▶ _Material supplied_
═══

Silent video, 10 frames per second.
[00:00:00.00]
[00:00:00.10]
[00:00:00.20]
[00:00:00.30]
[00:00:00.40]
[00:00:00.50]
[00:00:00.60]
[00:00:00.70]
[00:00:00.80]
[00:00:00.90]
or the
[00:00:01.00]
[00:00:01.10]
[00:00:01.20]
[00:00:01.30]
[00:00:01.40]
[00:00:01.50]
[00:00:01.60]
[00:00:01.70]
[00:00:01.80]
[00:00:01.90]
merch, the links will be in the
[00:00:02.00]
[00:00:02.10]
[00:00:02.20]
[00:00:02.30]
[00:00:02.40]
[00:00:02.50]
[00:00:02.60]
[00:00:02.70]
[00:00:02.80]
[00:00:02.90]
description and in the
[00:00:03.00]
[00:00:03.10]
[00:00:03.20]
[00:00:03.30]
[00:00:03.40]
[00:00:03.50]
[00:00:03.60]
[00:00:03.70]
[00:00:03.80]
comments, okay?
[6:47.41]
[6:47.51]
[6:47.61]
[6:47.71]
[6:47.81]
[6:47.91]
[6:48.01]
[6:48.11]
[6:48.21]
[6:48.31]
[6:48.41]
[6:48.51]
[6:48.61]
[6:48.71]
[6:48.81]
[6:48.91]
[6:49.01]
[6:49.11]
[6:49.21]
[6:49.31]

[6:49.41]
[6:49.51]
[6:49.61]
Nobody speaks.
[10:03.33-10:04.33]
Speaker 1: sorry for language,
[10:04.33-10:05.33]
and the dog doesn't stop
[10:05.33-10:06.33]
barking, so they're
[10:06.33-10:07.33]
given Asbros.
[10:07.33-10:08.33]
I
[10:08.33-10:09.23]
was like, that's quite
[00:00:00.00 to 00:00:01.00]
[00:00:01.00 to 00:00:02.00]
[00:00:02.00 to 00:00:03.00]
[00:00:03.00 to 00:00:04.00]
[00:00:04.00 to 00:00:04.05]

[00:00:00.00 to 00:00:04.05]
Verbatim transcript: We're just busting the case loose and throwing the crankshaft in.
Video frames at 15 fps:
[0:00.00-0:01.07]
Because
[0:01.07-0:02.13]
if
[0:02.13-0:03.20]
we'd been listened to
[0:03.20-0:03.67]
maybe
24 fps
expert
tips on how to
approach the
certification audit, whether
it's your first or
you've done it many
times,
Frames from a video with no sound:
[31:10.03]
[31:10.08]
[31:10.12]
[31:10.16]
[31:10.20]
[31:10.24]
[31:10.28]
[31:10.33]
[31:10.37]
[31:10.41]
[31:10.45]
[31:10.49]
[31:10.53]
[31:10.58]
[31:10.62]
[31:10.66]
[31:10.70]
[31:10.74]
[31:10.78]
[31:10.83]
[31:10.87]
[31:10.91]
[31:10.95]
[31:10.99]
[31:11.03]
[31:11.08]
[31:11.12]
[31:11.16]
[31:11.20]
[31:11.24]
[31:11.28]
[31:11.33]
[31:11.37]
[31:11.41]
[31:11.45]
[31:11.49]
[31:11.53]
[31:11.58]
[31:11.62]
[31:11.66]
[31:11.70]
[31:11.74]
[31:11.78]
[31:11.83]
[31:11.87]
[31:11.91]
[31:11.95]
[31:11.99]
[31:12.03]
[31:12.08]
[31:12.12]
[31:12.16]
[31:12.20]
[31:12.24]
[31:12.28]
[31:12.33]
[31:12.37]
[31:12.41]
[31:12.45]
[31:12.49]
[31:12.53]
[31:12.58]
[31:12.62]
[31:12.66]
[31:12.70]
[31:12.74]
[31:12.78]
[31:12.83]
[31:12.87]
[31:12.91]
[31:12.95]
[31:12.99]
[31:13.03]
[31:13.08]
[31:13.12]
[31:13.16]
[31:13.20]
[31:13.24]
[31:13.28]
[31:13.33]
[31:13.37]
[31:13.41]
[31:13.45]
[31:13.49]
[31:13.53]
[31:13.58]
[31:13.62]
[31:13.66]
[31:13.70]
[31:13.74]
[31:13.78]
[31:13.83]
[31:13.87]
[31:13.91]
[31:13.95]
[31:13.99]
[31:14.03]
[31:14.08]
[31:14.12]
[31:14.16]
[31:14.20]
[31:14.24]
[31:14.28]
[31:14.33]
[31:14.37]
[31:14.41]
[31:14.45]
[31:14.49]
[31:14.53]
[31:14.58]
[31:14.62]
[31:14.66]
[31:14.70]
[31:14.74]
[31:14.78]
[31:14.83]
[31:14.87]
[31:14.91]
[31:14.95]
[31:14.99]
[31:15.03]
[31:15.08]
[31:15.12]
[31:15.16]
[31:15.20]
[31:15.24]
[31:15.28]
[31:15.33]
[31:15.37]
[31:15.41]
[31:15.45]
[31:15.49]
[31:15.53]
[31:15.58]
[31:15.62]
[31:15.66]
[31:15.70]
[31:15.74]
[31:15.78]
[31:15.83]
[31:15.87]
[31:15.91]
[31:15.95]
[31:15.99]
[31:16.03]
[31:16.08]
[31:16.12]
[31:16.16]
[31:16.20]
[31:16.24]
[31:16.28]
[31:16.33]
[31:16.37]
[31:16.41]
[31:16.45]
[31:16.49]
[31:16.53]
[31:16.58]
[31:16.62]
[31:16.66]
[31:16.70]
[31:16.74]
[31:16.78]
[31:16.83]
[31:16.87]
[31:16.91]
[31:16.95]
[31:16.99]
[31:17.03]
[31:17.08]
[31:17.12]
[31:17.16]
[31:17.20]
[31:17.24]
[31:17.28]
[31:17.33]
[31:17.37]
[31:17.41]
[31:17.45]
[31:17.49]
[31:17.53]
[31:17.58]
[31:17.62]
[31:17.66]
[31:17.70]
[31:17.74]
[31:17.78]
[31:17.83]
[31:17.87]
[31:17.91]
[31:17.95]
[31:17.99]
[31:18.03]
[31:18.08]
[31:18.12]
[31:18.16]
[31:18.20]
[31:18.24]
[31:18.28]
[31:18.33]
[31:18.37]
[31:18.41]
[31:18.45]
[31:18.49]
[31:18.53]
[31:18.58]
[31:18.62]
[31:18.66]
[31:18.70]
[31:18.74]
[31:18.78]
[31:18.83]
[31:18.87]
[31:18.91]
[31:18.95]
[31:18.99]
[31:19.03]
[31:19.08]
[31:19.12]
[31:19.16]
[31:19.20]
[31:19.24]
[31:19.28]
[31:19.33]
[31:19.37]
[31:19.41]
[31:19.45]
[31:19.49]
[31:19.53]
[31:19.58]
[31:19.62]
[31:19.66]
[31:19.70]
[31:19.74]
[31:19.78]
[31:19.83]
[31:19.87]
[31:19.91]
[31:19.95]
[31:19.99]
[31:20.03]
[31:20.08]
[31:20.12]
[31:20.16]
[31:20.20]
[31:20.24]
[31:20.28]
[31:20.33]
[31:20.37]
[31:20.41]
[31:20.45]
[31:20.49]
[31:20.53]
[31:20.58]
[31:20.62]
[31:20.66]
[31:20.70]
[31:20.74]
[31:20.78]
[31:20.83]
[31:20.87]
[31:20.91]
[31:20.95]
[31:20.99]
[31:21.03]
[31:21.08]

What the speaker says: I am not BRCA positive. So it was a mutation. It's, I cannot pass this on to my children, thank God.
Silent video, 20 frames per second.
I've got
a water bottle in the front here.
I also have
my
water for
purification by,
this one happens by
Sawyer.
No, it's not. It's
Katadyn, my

═══

▶ _The problem_
Would you please copy exactly the part of the entries above that begins at the line containing "[00:00:02.70]" and ends at the line containing "[00:00:00.00 to 00:00:04.05]", both lines included?

▶ _The completed task_
[00:00:02.70]
[00:00:02.80]
[00:00:02.90]
description and in the
[00:00:03.00]
[00:00:03.10]
[00:00:03.20]
[00:00:03.30]
[00:00:03.40]
[00:00:03.50]
[00:00:03.60]
[00:00:03.70]
[00:00:03.80]
comments, okay?
[6:47.41]
[6:47.51]
[6:47.61]
[6:47.71]
[6:47.81]
[6:47.91]
[6:48.01]
[6:48.11]
[6:48.21]
[6:48.31]
[6:48.41]
[6:48.51]
[6:48.61]
[6:48.71]
[6:48.81]
[6:48.91]
[6:49.01]
[6:49.11]
[6:49.21]
[6:49.31]

[6:49.41]
[6:49.51]
[6:49.61]
Nobody speaks.
[10:03.33-10:04.33]
Speaker 1: sorry for language,
[10:04.33-10:05.33]
and the dog doesn't stop
[10:05.33-10:06.33]
barking, so they're
[10:06.33-10:07.33]
given Asbros.
[10:07.33-10:08.33]
I
[10:08.33-10:09.23]
was like, that's quite
[00:00:00.00 to 00:00:01.00]
[00:00:01.00 to 00:00:02.00]
[00:00:02.00 to 00:00:03.00]
[00:00:03.00 to 00:00:04.00]
[00:00:04.00 to 00:00:04.05]

[00:00:00.00 to 00:00:04.05]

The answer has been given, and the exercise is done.